HOW TO COMPLETE THIS TASK:
Output each of the entries exactly, skipping every picture they contain.

··· PROVIDED ENTRIES ···

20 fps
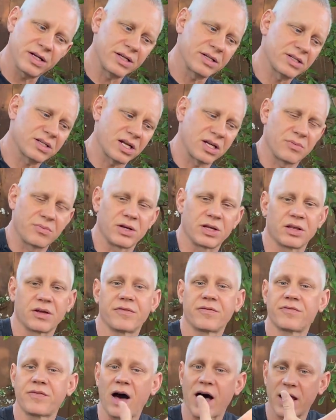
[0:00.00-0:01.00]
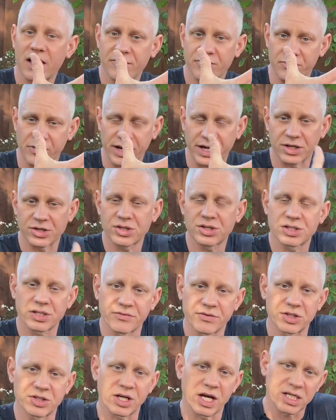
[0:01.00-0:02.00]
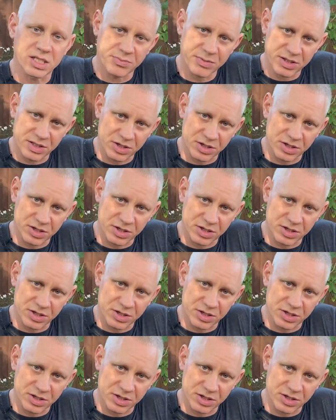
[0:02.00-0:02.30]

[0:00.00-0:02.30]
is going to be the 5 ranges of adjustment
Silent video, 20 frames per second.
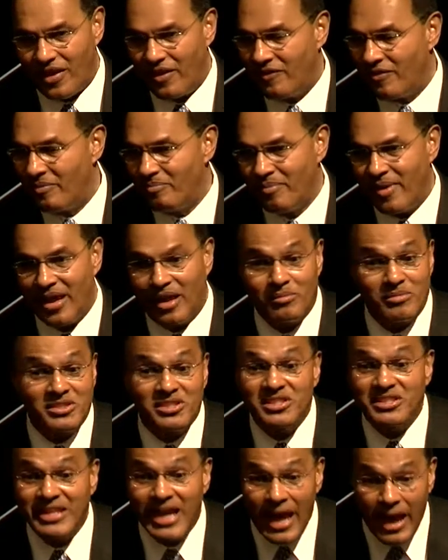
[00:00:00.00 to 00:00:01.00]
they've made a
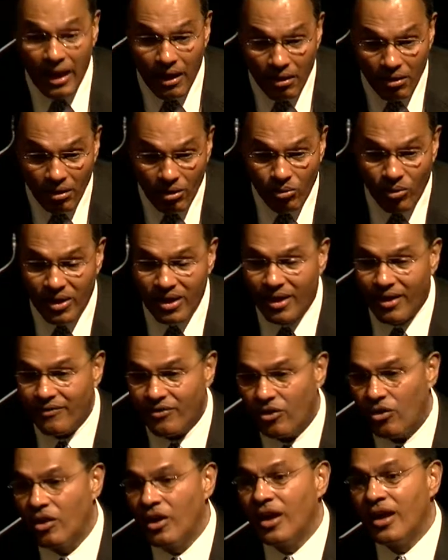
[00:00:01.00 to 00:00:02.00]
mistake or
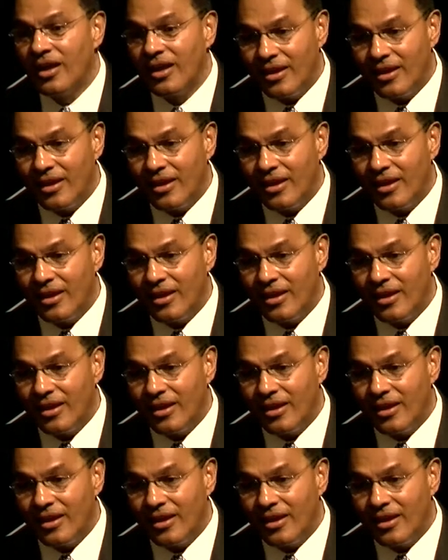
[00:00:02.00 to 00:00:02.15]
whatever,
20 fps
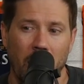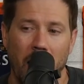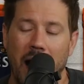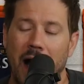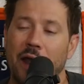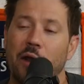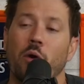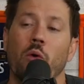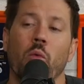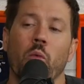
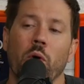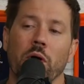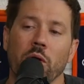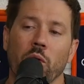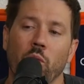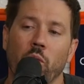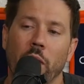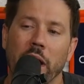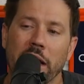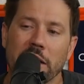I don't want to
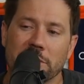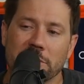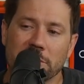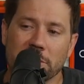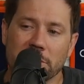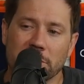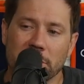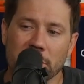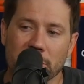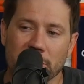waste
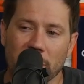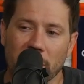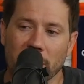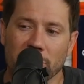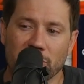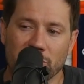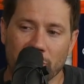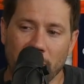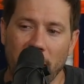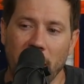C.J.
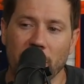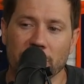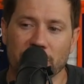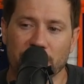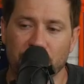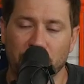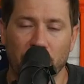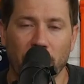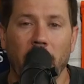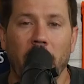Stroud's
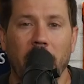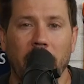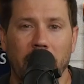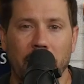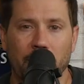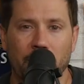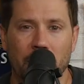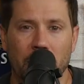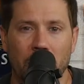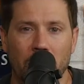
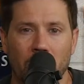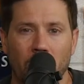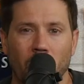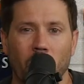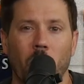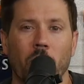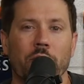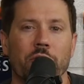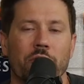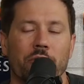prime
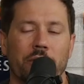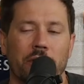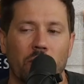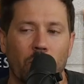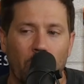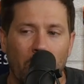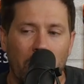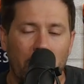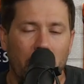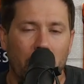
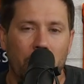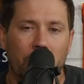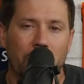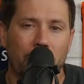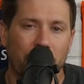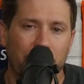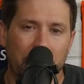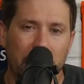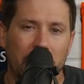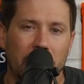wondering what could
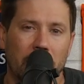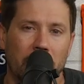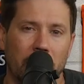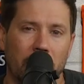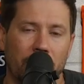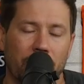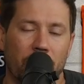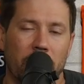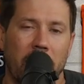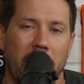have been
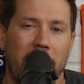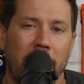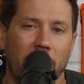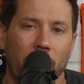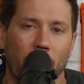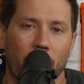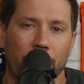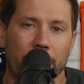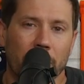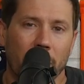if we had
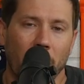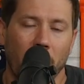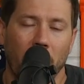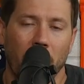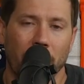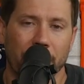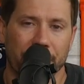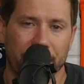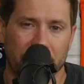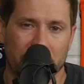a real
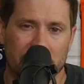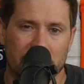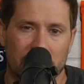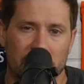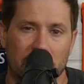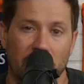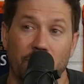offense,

···

RESPONSE:
20 fps
[0:00.00-0:01.00]
[0:01.00-0:02.00]
[0:02.00-0:02.30]

[0:00.00-0:02.30]
is going to be the 5 ranges of adjustment
Silent video, 20 frames per second.
[00:00:00.00 to 00:00:01.00]
they've made a
[00:00:01.00 to 00:00:02.00]
mistake or
[00:00:02.00 to 00:00:02.15]
whatever,
20 fps
I don't want to
waste
C.J.
Stroud's
prime
wondering what could
have been
if we had
a real
offense,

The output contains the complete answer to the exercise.